Illyan stirred, as if about to add something, but then kept his peace.

"Hm. The prokaryote does not reproduce very rapidly. Much depends on how large a dose was initially introduced."

"Yes, and how was it done?" Miles put in. "For that matter, how is this stuff stored and transported? What's its shelf life? Does it require any special conditions?"
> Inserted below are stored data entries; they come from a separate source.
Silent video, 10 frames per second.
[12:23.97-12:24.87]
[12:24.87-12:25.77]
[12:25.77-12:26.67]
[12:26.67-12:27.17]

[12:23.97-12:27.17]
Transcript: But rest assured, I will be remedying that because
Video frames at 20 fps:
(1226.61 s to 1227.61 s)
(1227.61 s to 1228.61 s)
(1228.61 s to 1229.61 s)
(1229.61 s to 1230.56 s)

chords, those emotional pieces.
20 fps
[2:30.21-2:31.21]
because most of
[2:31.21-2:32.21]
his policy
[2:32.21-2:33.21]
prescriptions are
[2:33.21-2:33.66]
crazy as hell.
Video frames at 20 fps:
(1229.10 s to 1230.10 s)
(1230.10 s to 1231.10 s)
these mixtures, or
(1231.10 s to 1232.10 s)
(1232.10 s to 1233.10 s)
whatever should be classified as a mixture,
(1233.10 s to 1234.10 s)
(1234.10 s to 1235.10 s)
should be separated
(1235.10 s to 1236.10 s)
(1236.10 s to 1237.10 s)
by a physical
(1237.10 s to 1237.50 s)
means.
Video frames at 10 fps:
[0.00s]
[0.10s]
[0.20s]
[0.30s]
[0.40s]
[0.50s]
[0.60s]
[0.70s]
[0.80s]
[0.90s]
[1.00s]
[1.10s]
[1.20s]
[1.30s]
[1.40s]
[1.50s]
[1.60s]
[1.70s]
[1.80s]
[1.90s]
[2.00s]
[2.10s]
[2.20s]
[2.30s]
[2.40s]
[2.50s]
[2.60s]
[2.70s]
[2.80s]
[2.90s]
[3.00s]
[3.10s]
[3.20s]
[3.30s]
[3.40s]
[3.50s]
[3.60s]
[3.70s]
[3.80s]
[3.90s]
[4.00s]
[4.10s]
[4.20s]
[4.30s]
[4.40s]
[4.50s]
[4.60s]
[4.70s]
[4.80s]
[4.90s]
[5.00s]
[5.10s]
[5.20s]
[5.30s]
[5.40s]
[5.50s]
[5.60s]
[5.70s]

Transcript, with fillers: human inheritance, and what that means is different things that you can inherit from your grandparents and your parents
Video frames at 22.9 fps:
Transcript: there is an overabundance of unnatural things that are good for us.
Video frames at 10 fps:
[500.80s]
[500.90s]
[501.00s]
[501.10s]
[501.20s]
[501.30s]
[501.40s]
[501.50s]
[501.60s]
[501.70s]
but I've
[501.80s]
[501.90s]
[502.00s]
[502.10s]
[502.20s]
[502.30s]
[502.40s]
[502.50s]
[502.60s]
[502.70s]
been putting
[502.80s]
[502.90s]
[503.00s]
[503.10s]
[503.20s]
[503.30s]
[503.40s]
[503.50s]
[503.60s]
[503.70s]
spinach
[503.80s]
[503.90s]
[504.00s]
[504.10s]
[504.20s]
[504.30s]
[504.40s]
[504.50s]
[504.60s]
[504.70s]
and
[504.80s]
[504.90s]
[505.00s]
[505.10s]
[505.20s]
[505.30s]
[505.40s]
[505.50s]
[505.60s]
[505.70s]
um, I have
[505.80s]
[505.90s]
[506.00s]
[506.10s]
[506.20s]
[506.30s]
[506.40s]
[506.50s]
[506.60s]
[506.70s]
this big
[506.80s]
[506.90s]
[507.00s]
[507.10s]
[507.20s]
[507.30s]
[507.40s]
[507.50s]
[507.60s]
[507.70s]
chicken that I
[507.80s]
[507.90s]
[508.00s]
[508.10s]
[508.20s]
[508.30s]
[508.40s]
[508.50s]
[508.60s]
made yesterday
"It's stored dry, in an encapsulated form, at room temperature, though it would not be harmed by mild freezing. Shelf life—heavens. Years. Though it's obviously less than a decade old. It is activated by wetting, presumably upon administration, which requires moist contact. Through mucous membranes—it could have been inhaled as a dust—injected as a solution, or introduced as a contaminant into a scratch. Broken skin and moisture would do it. It wouldn't have to be a large scratch."

"Swallowed?"

"Most of the prokaryotes would be destroyed by stomach acids. It could be done, but would require a larger initial dose, to be certain enough entered the bloodstream to be carried to the chip."

"So . . . when? What's the maximum possible time-window for exposure? Can't you use its reproductive rate to calculate when it was administered?"

"Only crudely. That's one of the several variables, I'm afraid, my lord. Administration must have been between ten weeks and one week before the appearance of the first symptoms."

Miles turned to Illyan. "Can you remember anything like that?"

Illyan shook his head helplessly.

Haroche said, "Is there any way . . . could it . . . is it possible the exposure might have been accidental?"

Weddell screwed up his mouth. "Possible? Who can say? Likely? That's the question." And he looked as if he was glad he didn't have to answer it.

"Have there been"—Miles turned to Haroche—"any reports of anyone else on Barrayar who possesses related chip technologies undergoing a mysterious breakdown?" For that matter,
did
anyone else on Barrayar possess a related chip?